義興の子、大内義隆の代になって、家臣である陶隆房の謀反により、大内氏は事実上滅亡してしまいます。
謀反の兵に攻め込まれた義隆は、法泉寺に籠りますが、敵を支えきれず、さらに退いて体制を整え直そうと凌雲寺に向かいますが、時の情勢を判断したのか、凌雲寺の僧たちは固く門を閉ざして、義隆主従が入るのを拒否したのです。
つまり、大内氏の財力によって、菩提寺として建てられたにもかかわらず、肝心な時に裏切ったわけですね。

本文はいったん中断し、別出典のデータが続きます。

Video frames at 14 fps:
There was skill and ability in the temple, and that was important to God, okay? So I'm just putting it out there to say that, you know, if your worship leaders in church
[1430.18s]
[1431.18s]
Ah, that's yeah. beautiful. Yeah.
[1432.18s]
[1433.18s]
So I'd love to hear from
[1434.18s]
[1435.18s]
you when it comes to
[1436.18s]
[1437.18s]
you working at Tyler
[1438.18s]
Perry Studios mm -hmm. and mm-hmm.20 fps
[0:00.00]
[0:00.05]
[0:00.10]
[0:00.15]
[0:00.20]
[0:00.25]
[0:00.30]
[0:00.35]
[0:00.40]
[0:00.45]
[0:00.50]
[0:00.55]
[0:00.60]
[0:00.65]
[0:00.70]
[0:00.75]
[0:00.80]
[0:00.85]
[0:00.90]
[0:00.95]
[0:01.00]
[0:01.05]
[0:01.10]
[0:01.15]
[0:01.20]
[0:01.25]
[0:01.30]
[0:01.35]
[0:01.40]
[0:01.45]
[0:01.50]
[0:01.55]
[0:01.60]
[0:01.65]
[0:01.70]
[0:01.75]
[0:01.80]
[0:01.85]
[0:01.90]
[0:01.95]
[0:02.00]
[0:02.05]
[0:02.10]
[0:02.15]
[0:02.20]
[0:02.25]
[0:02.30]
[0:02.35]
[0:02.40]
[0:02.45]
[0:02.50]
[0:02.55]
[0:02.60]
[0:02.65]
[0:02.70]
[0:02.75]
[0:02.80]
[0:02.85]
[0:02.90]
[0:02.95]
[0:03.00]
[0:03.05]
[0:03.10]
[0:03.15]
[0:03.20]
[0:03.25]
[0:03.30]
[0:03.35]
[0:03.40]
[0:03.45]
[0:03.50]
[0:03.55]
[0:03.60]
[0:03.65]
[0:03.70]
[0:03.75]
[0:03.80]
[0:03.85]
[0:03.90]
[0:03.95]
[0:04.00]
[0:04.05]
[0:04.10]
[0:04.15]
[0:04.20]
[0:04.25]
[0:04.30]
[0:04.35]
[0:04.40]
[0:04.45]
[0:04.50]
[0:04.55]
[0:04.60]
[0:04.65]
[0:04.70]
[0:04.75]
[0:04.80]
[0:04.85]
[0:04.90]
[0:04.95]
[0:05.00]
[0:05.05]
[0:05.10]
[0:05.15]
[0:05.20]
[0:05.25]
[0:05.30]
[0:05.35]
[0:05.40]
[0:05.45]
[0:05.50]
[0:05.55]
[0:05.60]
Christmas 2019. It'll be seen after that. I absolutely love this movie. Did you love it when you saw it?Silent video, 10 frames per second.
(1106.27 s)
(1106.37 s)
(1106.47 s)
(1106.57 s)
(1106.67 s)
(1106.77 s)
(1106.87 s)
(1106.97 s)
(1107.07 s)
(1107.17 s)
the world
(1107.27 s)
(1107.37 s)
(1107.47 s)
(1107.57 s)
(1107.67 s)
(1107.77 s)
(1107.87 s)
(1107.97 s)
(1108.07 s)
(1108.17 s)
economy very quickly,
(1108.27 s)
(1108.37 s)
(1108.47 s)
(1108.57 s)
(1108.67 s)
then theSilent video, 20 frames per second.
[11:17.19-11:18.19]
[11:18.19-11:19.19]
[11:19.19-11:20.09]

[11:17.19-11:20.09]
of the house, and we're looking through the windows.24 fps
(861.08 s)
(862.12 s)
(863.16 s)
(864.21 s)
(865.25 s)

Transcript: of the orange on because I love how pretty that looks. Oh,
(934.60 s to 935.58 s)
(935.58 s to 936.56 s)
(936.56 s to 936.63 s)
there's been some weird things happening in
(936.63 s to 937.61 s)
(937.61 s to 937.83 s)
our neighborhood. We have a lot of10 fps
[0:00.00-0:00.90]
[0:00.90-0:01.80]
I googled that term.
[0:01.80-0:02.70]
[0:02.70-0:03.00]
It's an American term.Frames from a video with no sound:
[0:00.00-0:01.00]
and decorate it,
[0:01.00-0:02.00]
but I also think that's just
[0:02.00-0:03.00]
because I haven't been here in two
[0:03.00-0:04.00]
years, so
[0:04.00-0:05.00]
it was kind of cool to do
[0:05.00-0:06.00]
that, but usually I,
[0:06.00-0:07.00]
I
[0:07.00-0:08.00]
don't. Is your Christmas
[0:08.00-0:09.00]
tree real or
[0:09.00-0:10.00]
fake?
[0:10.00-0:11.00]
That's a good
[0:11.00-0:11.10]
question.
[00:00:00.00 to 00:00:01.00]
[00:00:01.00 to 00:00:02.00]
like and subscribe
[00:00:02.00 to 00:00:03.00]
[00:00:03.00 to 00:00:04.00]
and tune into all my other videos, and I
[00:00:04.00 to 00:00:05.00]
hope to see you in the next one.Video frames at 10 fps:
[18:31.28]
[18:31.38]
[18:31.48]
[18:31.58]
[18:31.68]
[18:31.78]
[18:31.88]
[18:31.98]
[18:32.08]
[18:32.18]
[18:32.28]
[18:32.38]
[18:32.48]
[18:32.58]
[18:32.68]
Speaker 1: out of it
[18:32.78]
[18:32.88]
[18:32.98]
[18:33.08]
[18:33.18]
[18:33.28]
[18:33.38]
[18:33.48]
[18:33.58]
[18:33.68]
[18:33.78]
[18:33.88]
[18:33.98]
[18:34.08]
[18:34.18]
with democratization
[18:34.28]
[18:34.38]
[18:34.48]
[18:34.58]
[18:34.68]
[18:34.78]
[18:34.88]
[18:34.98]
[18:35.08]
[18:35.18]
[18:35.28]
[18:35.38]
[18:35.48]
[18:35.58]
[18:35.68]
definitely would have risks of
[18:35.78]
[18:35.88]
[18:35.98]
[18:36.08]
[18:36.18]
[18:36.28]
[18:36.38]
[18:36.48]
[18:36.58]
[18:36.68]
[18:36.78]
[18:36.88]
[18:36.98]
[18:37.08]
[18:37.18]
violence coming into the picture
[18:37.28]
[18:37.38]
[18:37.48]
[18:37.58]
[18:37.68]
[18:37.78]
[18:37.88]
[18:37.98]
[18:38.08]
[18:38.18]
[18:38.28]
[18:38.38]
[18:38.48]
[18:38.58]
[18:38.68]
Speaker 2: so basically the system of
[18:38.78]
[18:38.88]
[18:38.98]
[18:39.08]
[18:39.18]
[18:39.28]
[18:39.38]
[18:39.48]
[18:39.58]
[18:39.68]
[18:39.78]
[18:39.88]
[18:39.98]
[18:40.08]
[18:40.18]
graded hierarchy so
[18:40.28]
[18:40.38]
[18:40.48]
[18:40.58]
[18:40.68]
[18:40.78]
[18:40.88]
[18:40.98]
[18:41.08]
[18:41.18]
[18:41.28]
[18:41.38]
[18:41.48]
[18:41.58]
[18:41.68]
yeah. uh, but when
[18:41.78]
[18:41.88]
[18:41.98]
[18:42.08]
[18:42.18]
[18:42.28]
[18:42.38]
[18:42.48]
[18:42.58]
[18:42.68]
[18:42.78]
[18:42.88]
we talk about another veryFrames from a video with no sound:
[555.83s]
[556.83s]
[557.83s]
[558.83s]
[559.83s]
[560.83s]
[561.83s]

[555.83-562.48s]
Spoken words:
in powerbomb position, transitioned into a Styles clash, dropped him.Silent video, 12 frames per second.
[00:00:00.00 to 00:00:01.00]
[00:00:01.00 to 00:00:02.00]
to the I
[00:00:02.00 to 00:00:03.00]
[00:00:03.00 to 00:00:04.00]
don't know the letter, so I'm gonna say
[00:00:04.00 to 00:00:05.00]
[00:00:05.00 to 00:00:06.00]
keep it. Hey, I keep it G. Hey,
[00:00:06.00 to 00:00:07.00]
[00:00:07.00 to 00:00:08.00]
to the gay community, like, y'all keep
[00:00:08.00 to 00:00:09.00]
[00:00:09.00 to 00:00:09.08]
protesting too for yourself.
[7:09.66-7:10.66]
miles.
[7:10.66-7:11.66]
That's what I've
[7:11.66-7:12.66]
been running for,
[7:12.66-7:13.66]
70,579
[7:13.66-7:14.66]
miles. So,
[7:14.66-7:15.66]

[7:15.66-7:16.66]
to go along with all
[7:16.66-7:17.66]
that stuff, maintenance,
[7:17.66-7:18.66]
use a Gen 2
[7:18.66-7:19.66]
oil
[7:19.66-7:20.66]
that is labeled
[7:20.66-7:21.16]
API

義隆はその後、長門市にある大寧寺まで逃げ、その地で自害することになります。

戦火に巻き込まれたわけでもないのに、この大規模な寺が廃寺になったのは、後にこの地の支配者となった者(おそらく毛利氏)に、そういうところを嫌われたからではないでしょうか?
寺に関しての記録が、何も残っていないのも、そのへんに理由がありそうです。

わずかに残った石垣のみで、発掘調査をしても詳しい事がわからない、往時の姿は謎のままの、「幻の寺」。
崩れた石組みが、歴史のもの悲しさを漂わせます。

 

・・・・と思っていたら、調べると、この凌雲寺の建物が、移築されて残っていました。
しかも、国宝に指定されてる。

広島市東区牛田新町にある、『不動院金堂』がそれ。
戦国時代、毛利氏に仕えた僧、安国寺恵瓊が、凌雲寺の仏殿をこの地に移築したとのこと。
現存する中世禅宗様の金堂としては、日本最大の建物であるらしい。

さすがに、そこまで行ったことがないので、写真がなくて、スミマセン。
検索して貰ったら、壮大な建物であることがわかると思います。
当時は、こんな豪華な建造物が並んでいたんでしょうなぁ。